#### Data shown

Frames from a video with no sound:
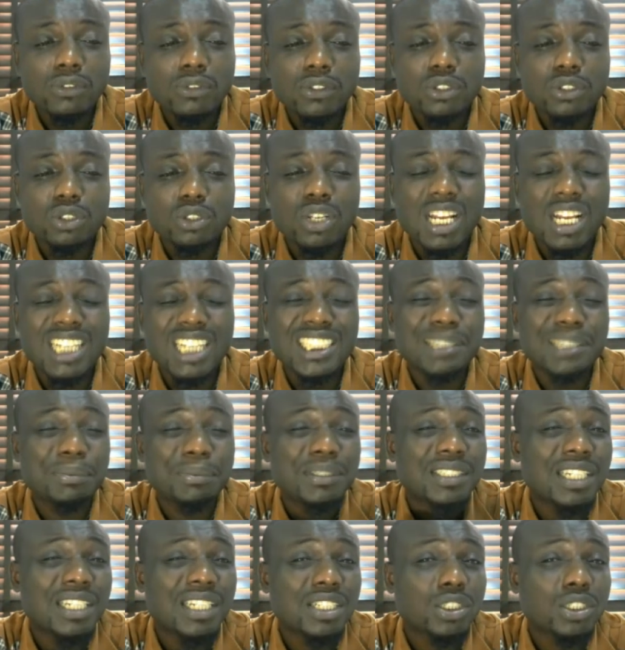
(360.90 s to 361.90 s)
Scholarship
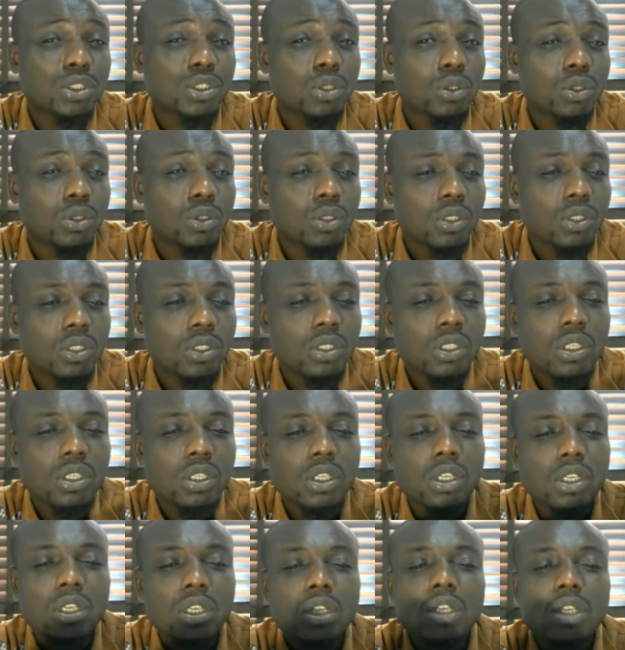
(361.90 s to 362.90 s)
section
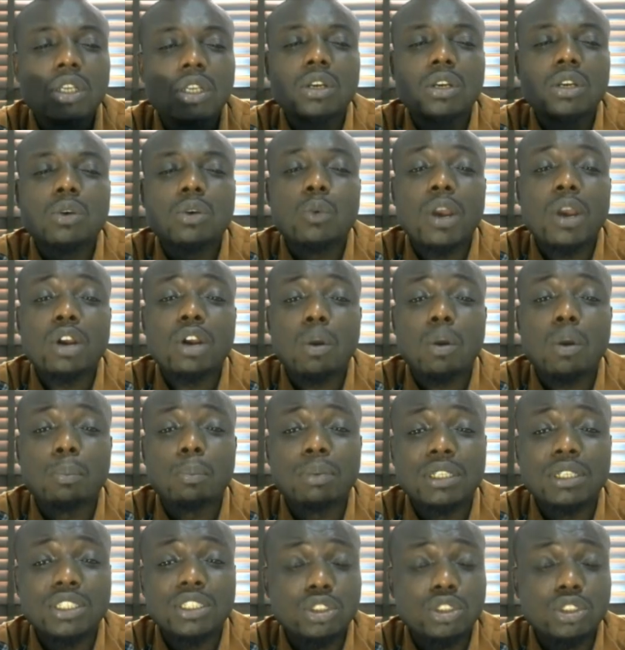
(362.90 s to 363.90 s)
when
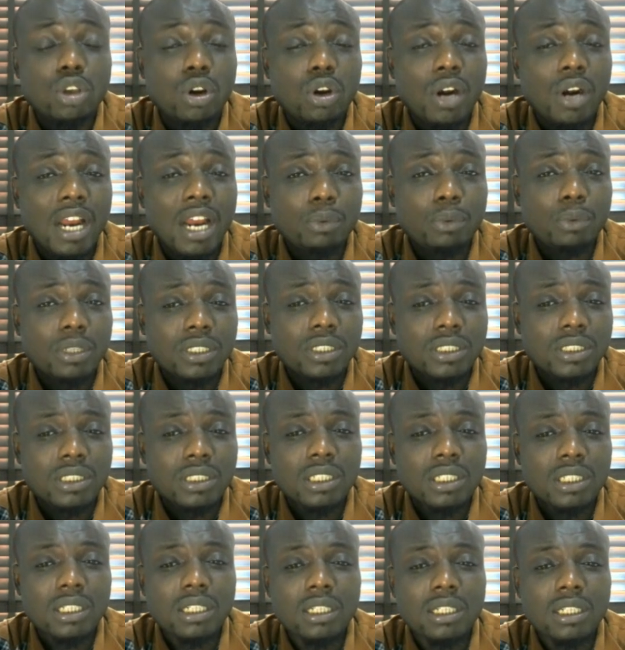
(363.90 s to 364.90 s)
completing your graduate
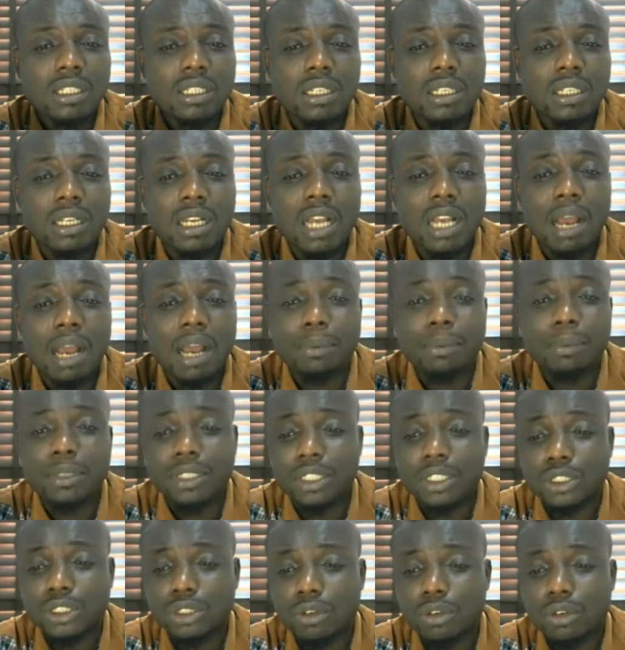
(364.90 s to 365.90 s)

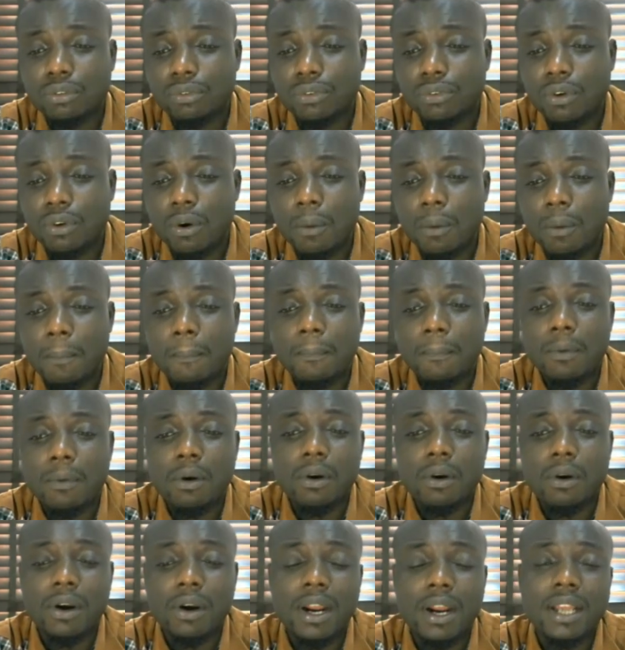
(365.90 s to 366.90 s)
application form.
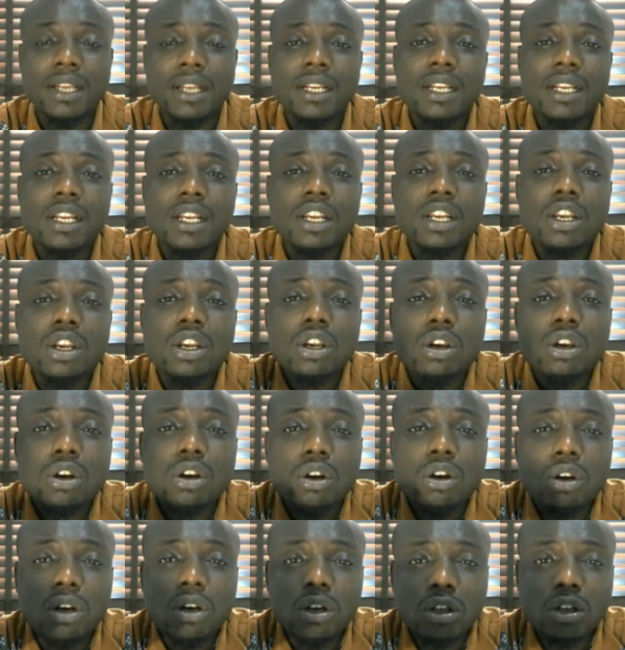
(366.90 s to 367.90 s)
Alright,
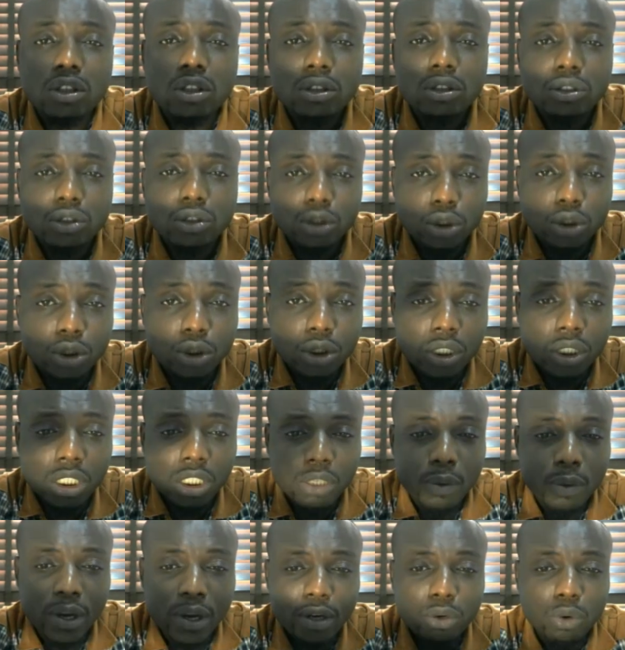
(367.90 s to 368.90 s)
usually
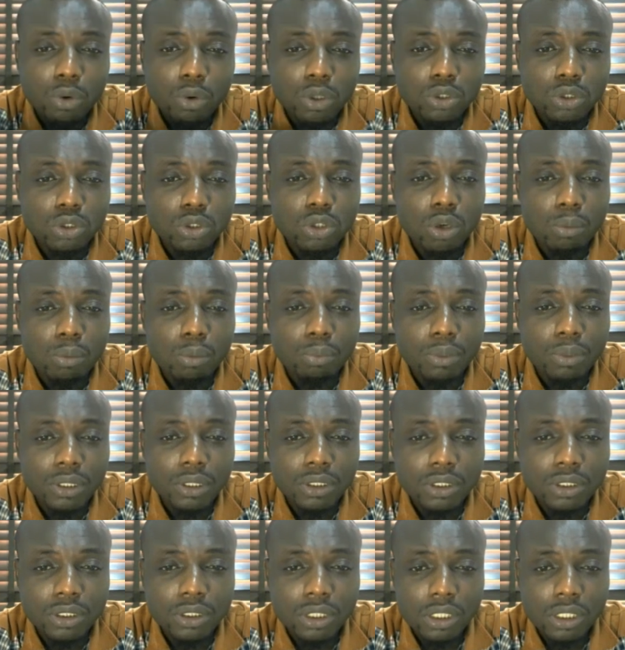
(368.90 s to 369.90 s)
when you want to
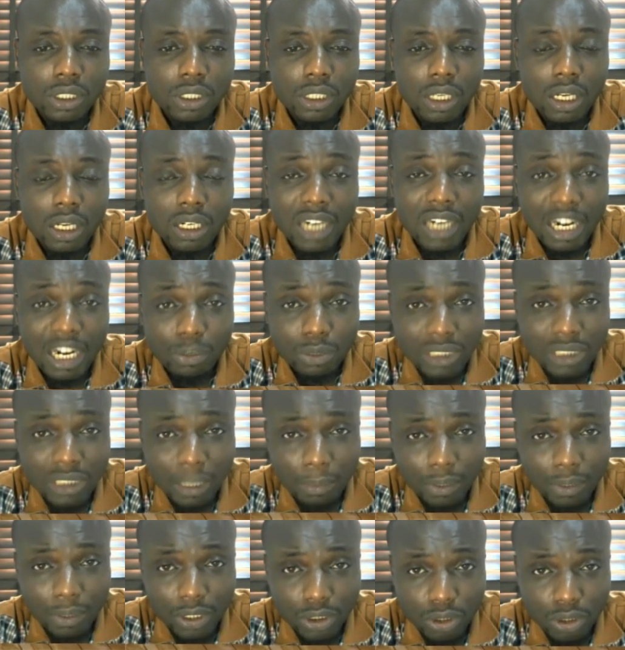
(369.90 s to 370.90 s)
complete the graduate
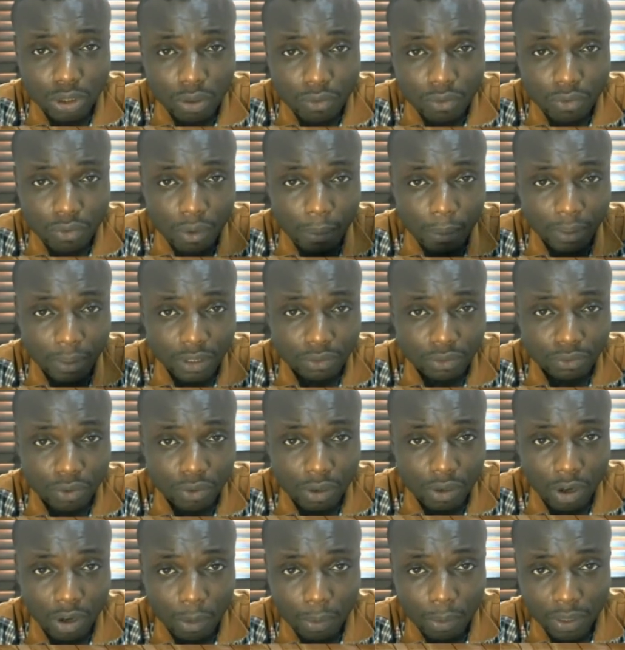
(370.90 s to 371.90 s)
application form, the
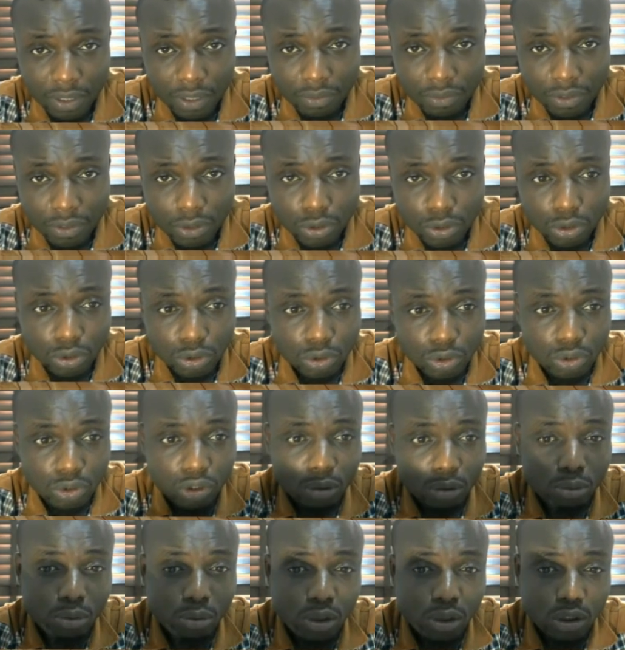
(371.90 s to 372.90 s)
form I'll be giving to you,
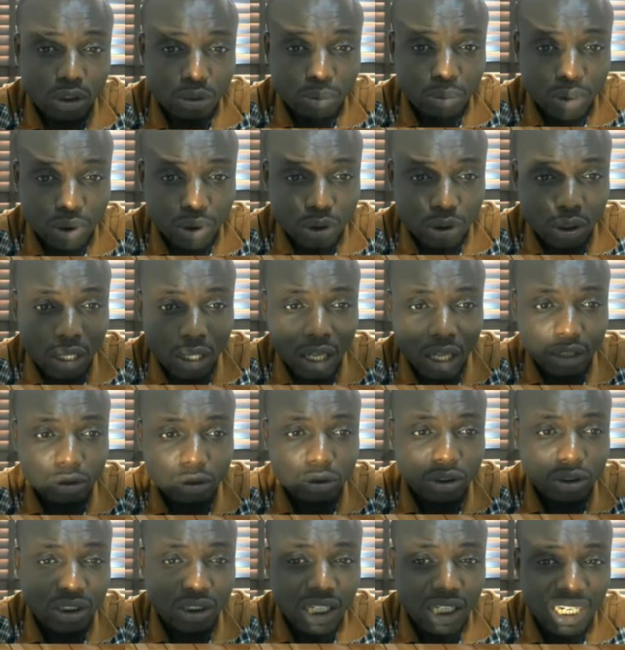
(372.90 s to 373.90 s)
you must make sure that
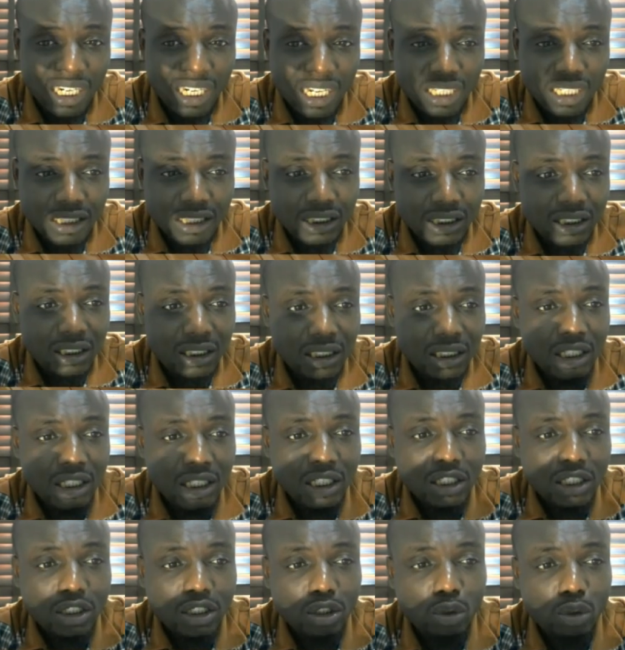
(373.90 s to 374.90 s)
you select
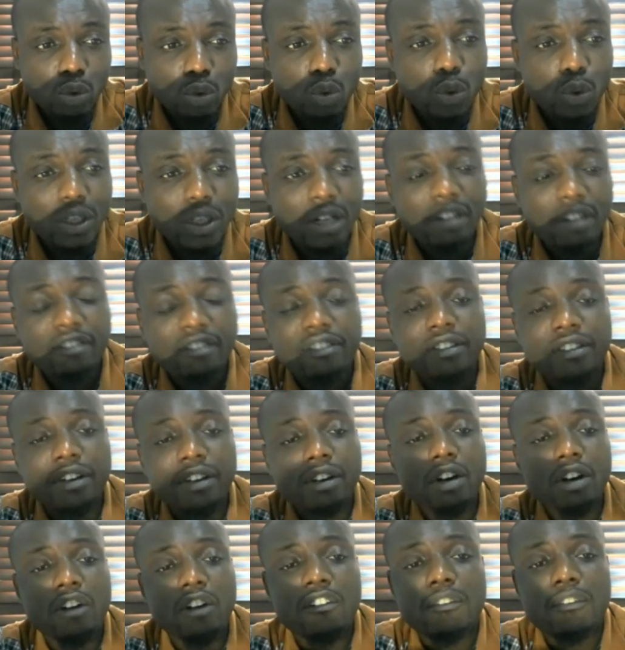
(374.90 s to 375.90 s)
the
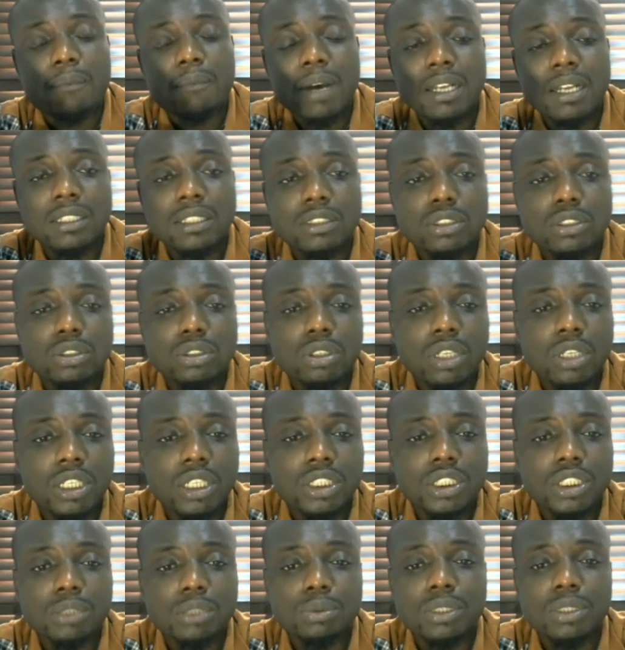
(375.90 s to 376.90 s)
Weidenfeld Hoffmann
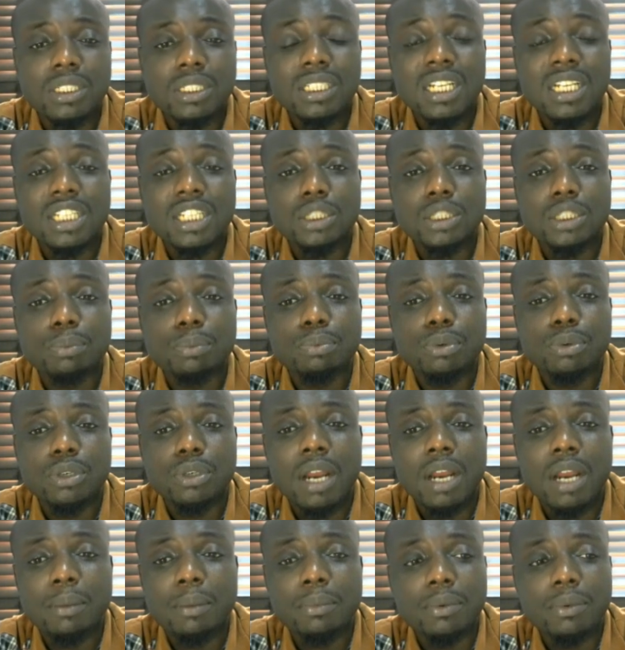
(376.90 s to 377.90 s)
Scholarships Leadership
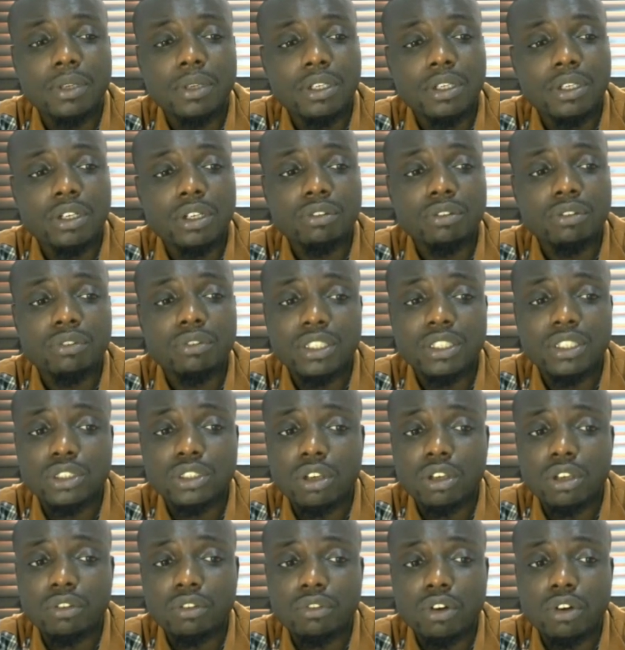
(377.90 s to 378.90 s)
Program in the
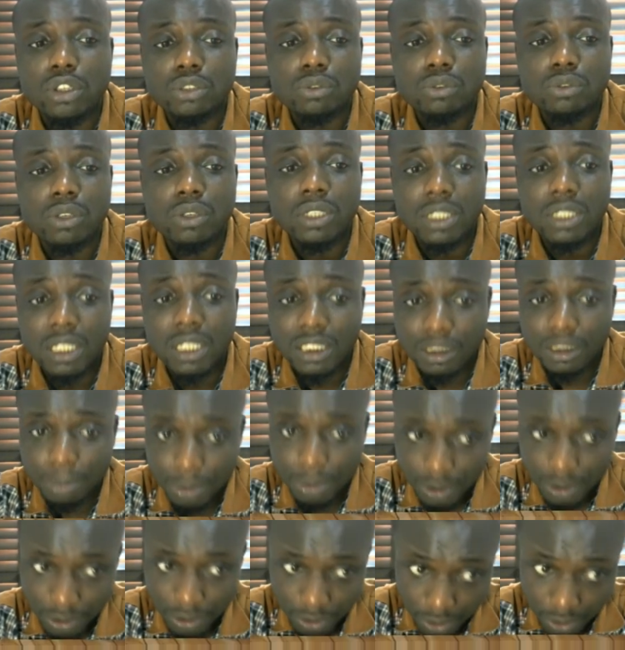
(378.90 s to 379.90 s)
University of Oxford Leadership section.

########

Write out every entry exactly. Pictures do not belong in the copy.

**Task output:**
Frames from a video with no sound:
(360.90 s to 361.90 s)
Scholarship
(361.90 s to 362.90 s)
section
(362.90 s to 363.90 s)
when
(363.90 s to 364.90 s)
completing your graduate
(364.90 s to 365.90 s)

(365.90 s to 366.90 s)
application form.
(366.90 s to 367.90 s)
Alright,
(367.90 s to 368.90 s)
usually
(368.90 s to 369.90 s)
when you want to
(369.90 s to 370.90 s)
complete the graduate
(370.90 s to 371.90 s)
application form, the
(371.90 s to 372.90 s)
form I'll be giving to you,
(372.90 s to 373.90 s)
you must make sure that
(373.90 s to 374.90 s)
you select
(374.90 s to 375.90 s)
the
(375.90 s to 376.90 s)
Weidenfeld Hoffmann
(376.90 s to 377.90 s)
Scholarships Leadership
(377.90 s to 378.90 s)
Program in the
(378.90 s to 379.90 s)
University of Oxford Leadership section.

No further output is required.